Heartache hides behind the smiles

Andrew has Williams Syndrome, which cause children to develop a characteristically "elfin" face and highly sensitive hearing, and also leads to a range of health problems and learning difficulties.

But concerns over delayed diagnosis, which can have a severe impact on children's lives, has brought families and specialists together today in Scotland to plan improvements in how those with the condition are treated.

The event, in Stirling, will also launch new guidance for those treating patients with Williams syndrome, with the hope of giving them the best care possible.

The condition, caused by a chromosome abnormality, occurs at random in around one in 25,000 births.
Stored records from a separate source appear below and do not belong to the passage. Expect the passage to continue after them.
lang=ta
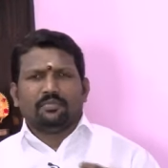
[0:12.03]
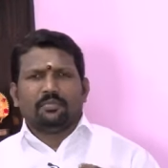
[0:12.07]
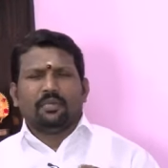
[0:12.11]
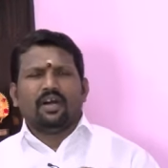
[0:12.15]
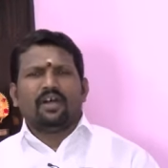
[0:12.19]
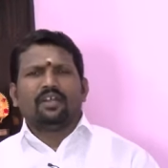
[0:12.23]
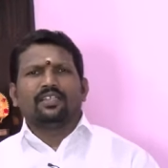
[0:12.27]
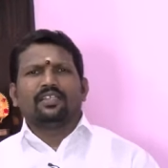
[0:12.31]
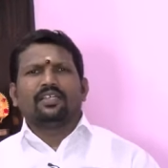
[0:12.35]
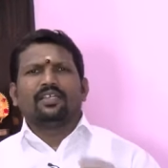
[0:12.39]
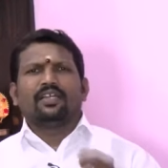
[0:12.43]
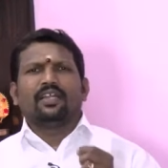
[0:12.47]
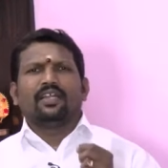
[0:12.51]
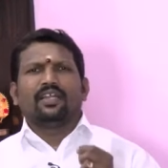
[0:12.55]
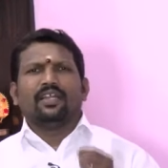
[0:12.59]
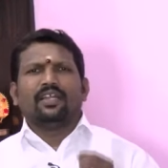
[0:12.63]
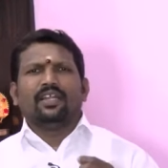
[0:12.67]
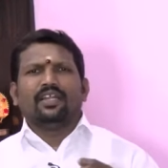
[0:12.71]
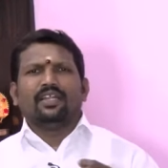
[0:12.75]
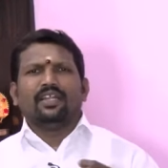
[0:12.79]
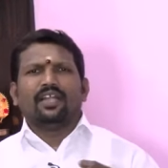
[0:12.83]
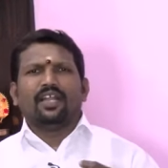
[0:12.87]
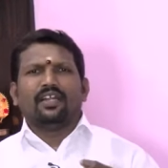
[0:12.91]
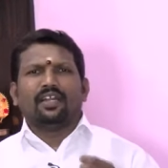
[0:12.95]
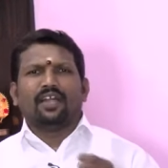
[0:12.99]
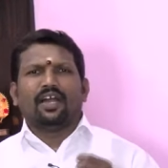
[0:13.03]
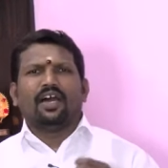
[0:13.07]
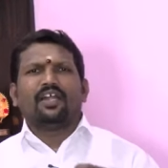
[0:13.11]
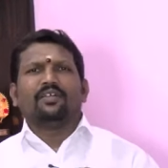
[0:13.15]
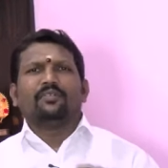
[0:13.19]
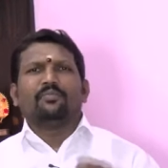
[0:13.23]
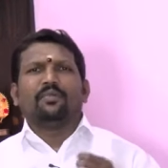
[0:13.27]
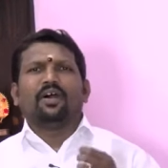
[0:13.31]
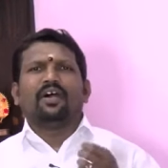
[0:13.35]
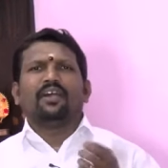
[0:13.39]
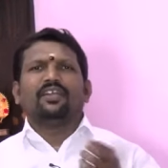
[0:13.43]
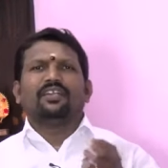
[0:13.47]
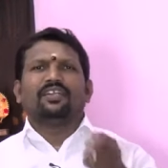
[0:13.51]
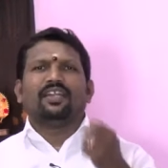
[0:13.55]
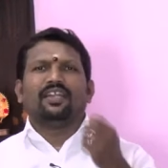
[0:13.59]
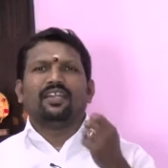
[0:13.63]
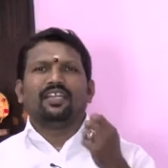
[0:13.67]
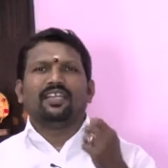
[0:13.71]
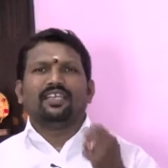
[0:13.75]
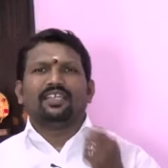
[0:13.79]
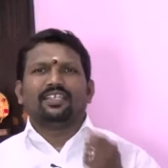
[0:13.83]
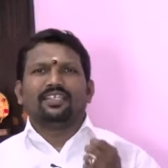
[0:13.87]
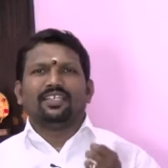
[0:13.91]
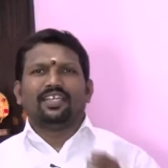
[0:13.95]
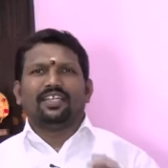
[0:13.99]
மாதங்களில் நான்
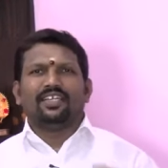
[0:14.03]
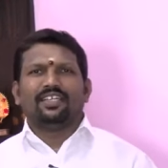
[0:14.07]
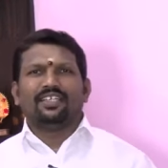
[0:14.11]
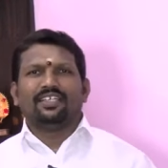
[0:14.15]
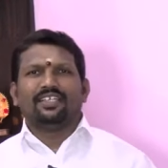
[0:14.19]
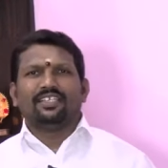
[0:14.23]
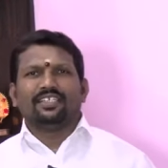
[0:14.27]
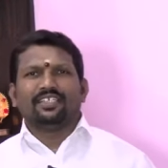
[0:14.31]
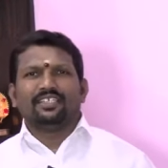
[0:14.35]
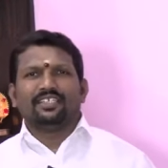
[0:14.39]
மார்கழி என்று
Andrew, who lives in Newton Mearns, was diagnosed relatively early in life at around nine weeks. His father, Alan, said: "My wife had noticed his feeding was very poor. We had various visits to the doctor and they recommended we have things checked out properly at Yorkhill children's hospital."

Because Andrew had a hole in his heart, a cardiologist examined him and found other problems as well. He had an operation to find out what was wrong with his heart, which found that he had a condition known as pulmonary stenosis and also a problem with the aortic valve.

These symptoms can be found in people with Williams' syndrome, which led to further tests which confirmed the condition.

"That's when the bombshell landed," Alan said. "The heart difficulties which are ongoing will probably be one of Andrew's biggest challenges. He may eventually need surgery at some point."

The range of health problems and learning difficulties they experience varies widely between individuals. Alan, a 44-year-old accountant, said: "He is very small. Williams syndrome people tend to grow more slowly than other children."

He can also suffer anxiety in some situations, such as when he may be exposed to loud noises. But Andrew is able to go to mainstream school, where he gets extra help and support and is doing well.

An unusual quirk of Williams syndrome, and what can be seen as a more positive element of the condition, is that it can lead to a very sociable and friendly nature – a trait the family has seen in Andrew.

"He's very friendly and also highly emotional," Alan said.

"For example, on a daily basis he will tell me at least four times that he loves me.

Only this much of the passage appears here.